I haven’t been fishing off the stern, but it’s pretty cool to watch the guys amuse themselves catching these monsters in the middle of the Pacific, or pulling catfish and red snapper up out of water in Panama at the southern mouth of the Canal. I did go on a fishing trip in Panama to a part of Lake Gatun, however. That’s the lake in the middle of the Panama Canal that used to be a valley until it was dammed up to become part of the Canal. Even though it was almost a hundred years ago, there are still the remains of old trees sticking up out of the water. Some of them were cut off, but now they’re stumps about a foot under the surface just waiting for an unsuspecting motor boat. We hit more than a few as we navigated the arm of the Lake that we were on.
The peacock bass are plentiful there. We caught a whole cooler full of them, most only a couple of pounds or smaller, but there’s no size limit, so the guide just told us to keep everything. There’s also tarpin in there, along with some jellyfish and other wonderful critters. I decided against swimming for that reason, but Jimbo was not so worried about it when he went on the trip the next day.
The trip was terrific. The first one I caught was pretty small, but I did end up catching the big fish, about six pounds (the one sitting on top in the cooler above). There were just the three of us (one of my hull technicians and one of my oil kings signed up as well), one of whom had never been fishing in his life. It was cool watching him have a blast catching fish for the fist time ever, baiting hooks and everything; definitely a manly day. On top of spending the morning catching about 40 pounds of fish, when we got back, there’s a little restaurant where they will clean and cook the fish for you, served up with limes and fried plantains. I got a heckuva sunburn from the waist up, but the itching has, for the most part subsided at this point.

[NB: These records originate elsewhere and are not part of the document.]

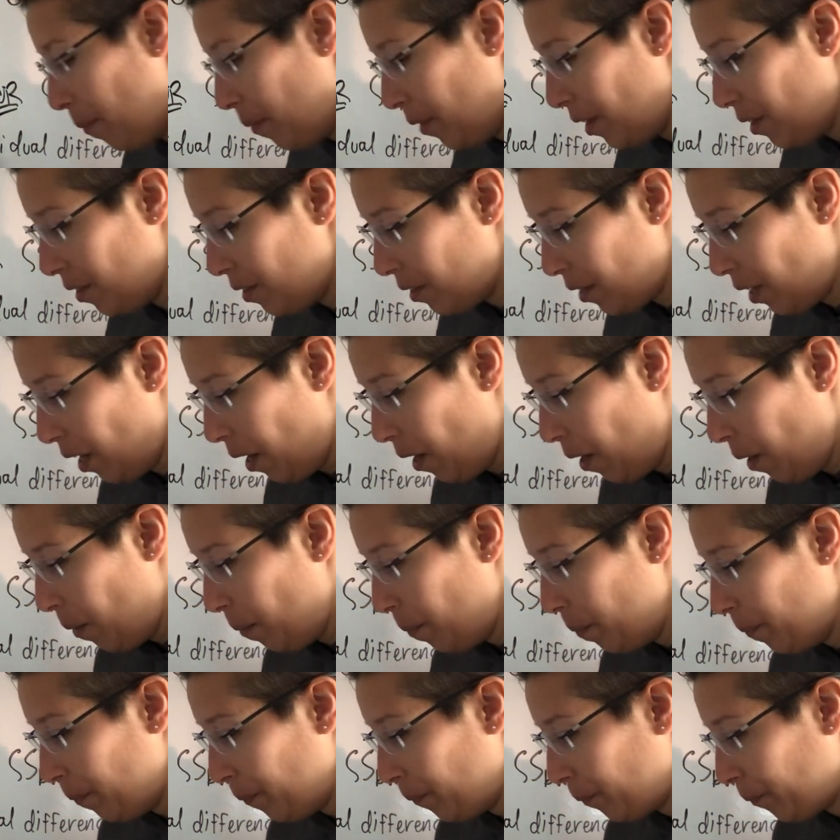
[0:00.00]
the
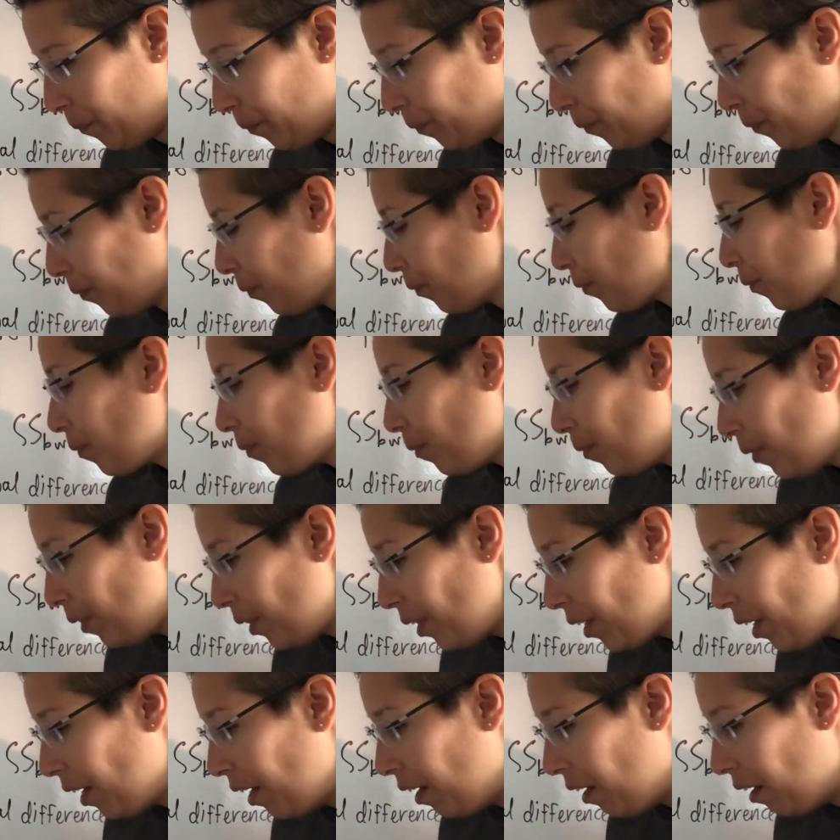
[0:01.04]
sum
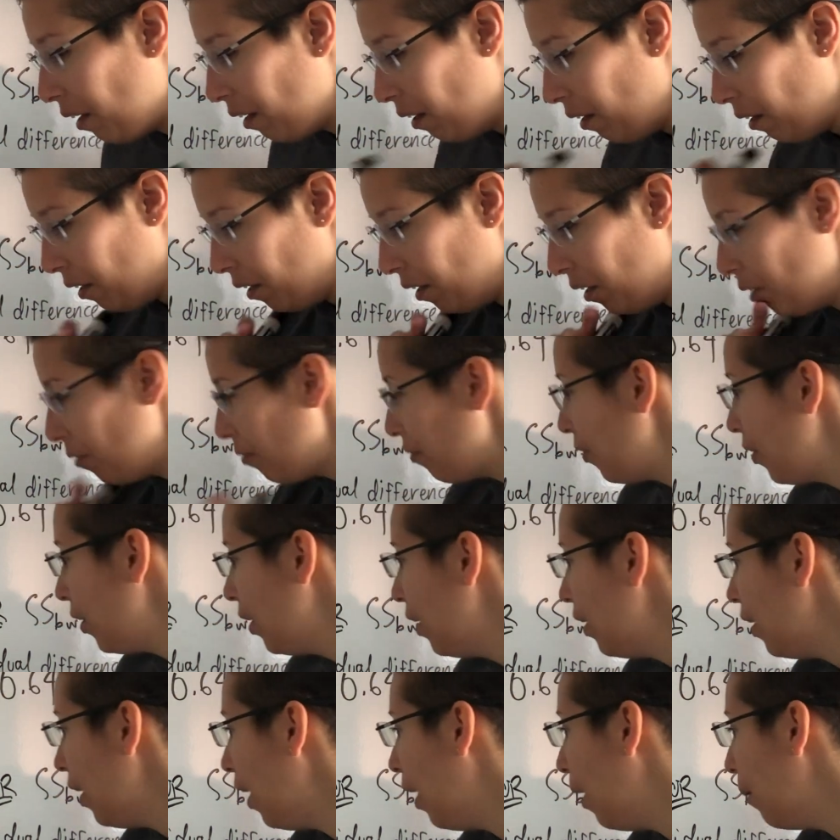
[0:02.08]
of
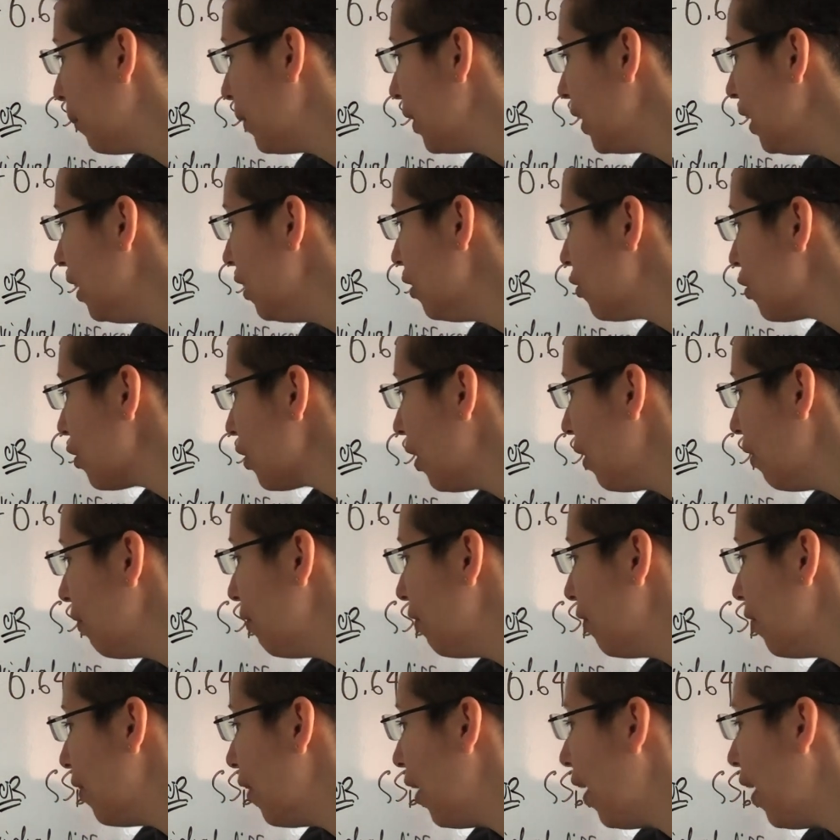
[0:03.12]
each of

And now for something , an update on the 500 Miles Club, I’m poised to meet my goal, with 13 usable days left I have 428.5 miles down and 71.5 miles to go. I think our scale here is filthy liar, but according to it, I’ve dropped about 15 pounds. That’s nice. I’m hoping to keep the routine up after I leave. I get about two weeks at home before going to Virgina for school for about six weeks. Then it’s Christmas and another deployment.
More later, Internet cooperation allowing.